Insight: Accor, Bazin said: “is not a bank”. Our eyes are still on AccorInvest and problems with one of its members to see whether Accor will have to start acting more like a bank and is forced to get back into asset ownership, but that’s another thought for another time,
As the Travelodge project shows, Accor is, indeed, not a bank. The group is offering around £1,000 per key to aid the rebranding process should it prove attractive to the posse of landlords, which is about enough for a fancy sign and not a lot more. The other aspects of the new lease structure are hoped to be enough of a lure, rather than chucking cash around.
With a €200m cost-saving target, Accor will have to sell owners on the size of its distribution and the power of its brands, somewhere the company has seen issues in the past, given the scale of Marriott International. But this is the time for Accor to play to its strengths.
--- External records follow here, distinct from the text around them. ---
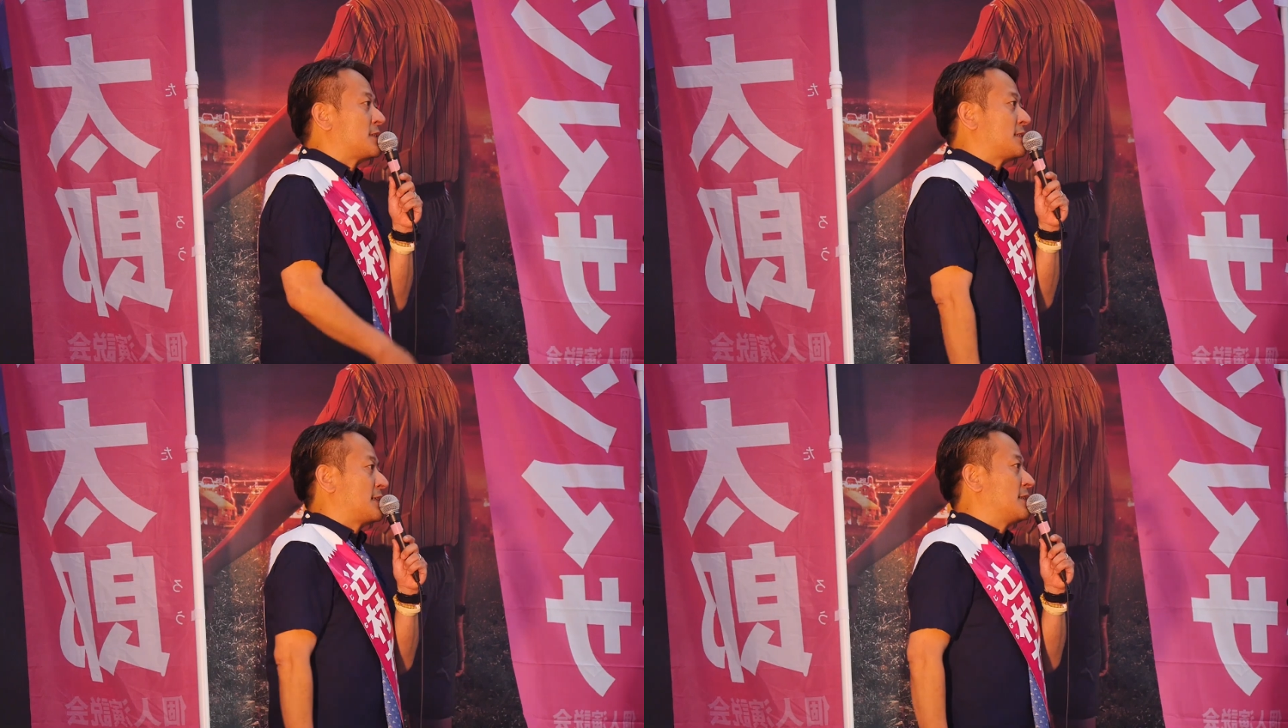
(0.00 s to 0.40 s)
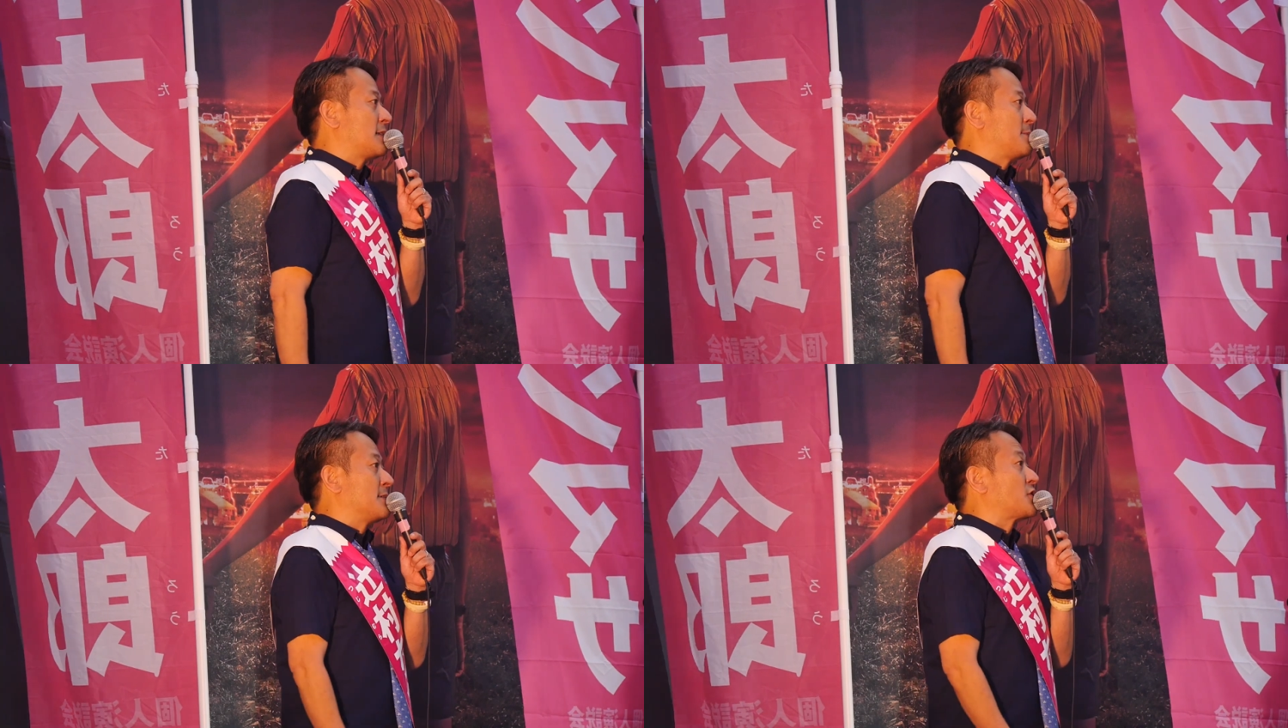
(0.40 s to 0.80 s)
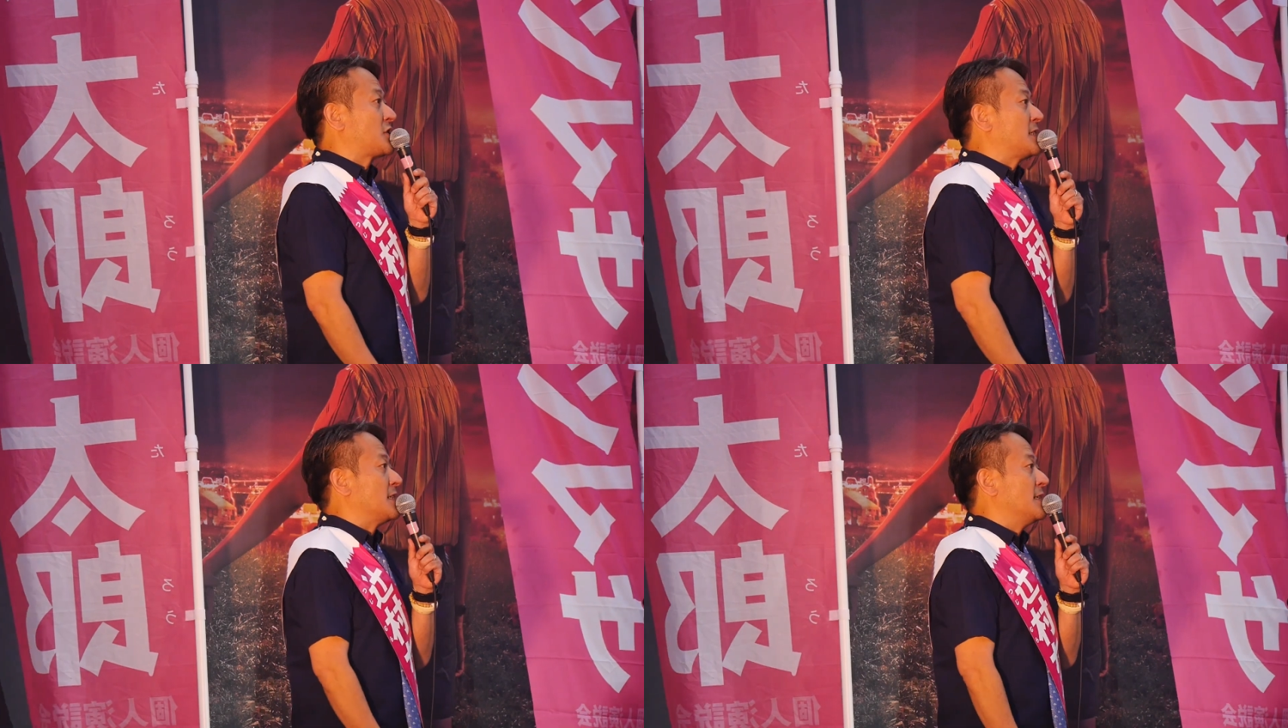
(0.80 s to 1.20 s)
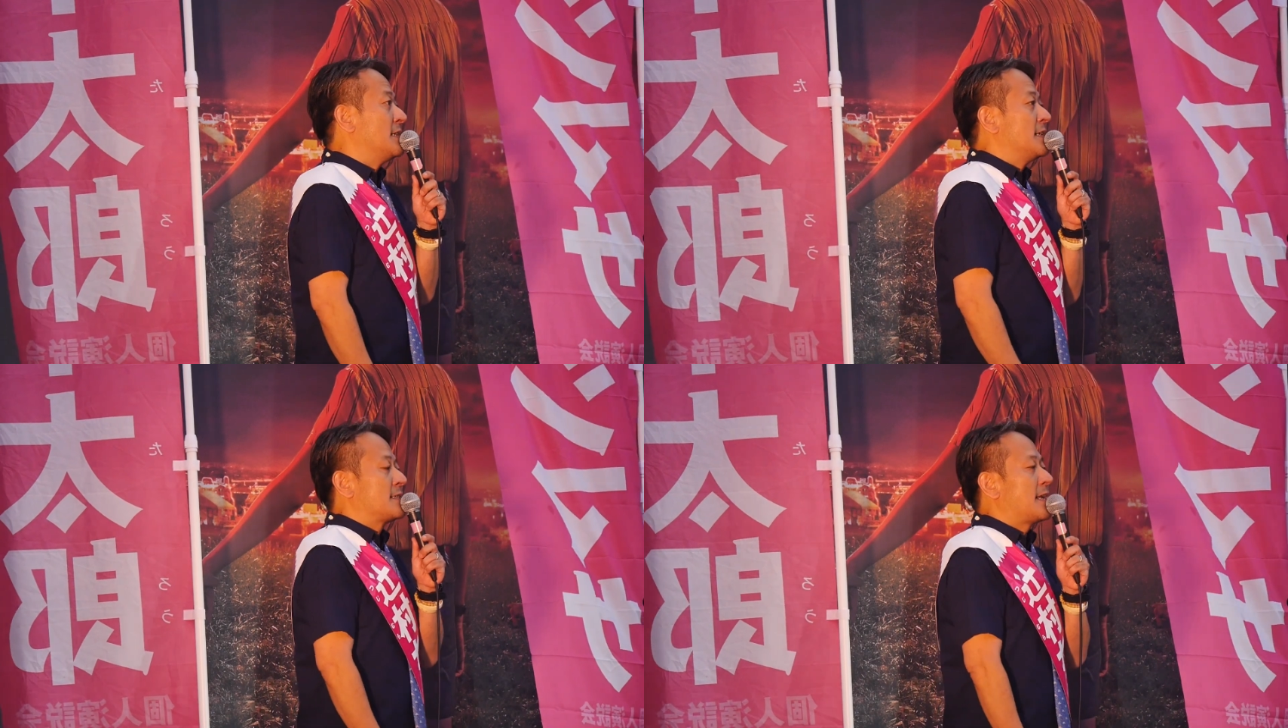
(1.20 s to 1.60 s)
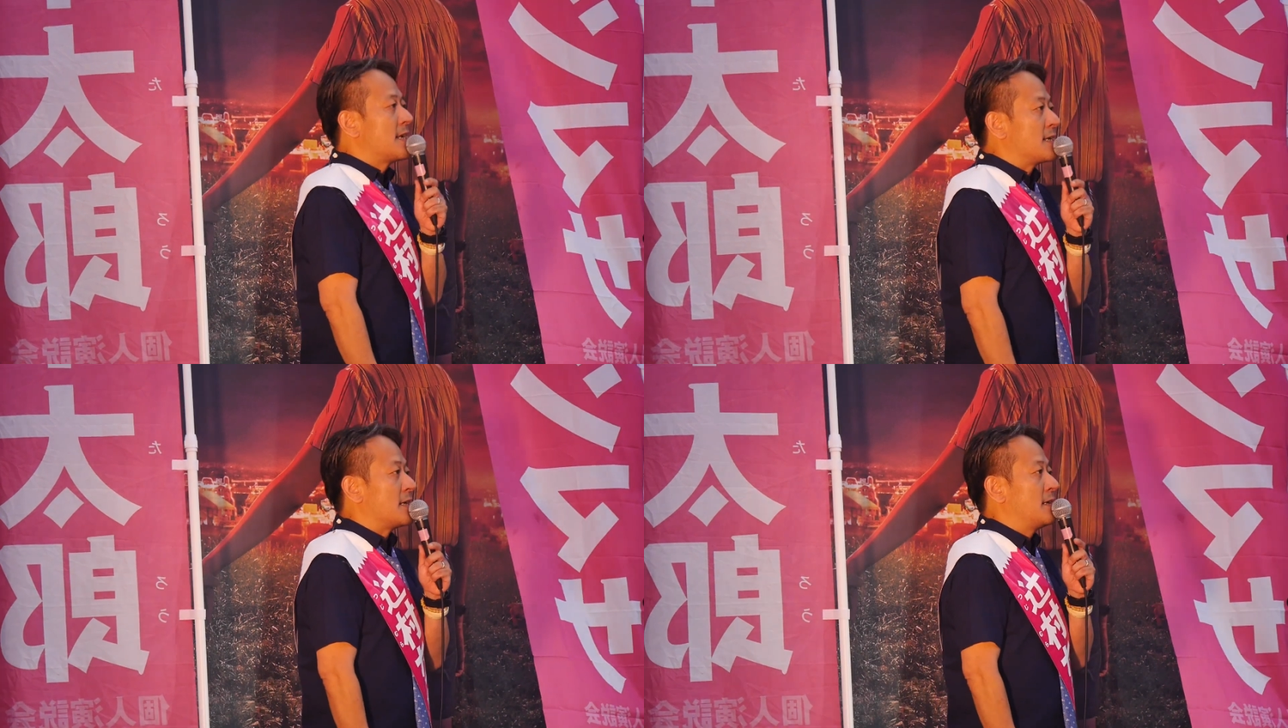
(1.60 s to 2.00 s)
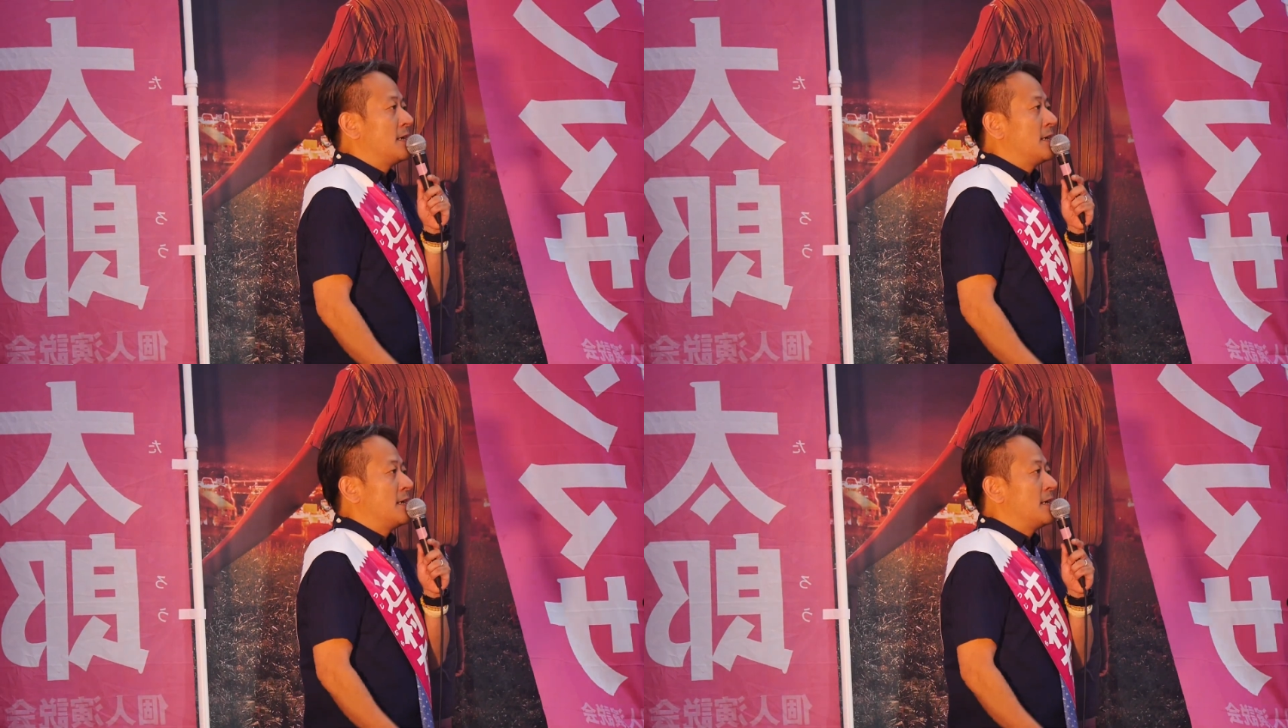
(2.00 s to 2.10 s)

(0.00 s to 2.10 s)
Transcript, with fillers: 実現できますしさらに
Aside the ongoing thrill of Accor and Marriott International merging in our dreams, when it comes to the recovery, budget brands are expected to be first to feel better about things and Accor is the king of budget and economy, particularly in Europe. Bazin said: “We have 40 brands, but the bigger segment in terms of performance is the budget and midscale segments. Don’t discount the force of being available to provide very cheap entry points to the domestic leisure market”.
This is neat, undiluted hotel-ing. The loyalty programme barely came up. With corporate travel coming down, you wouldn’t expect it to.
This is not the thrilling reorganisation that observers were dreaming of. Accor did not buy IHG or Expedia, or Space X. But for owners, who are the primary customer - more so with no guests coming in - comments about cutting out flabby costs are worth more than a dramatic purchase, and are, in their own way, all the more dramatic.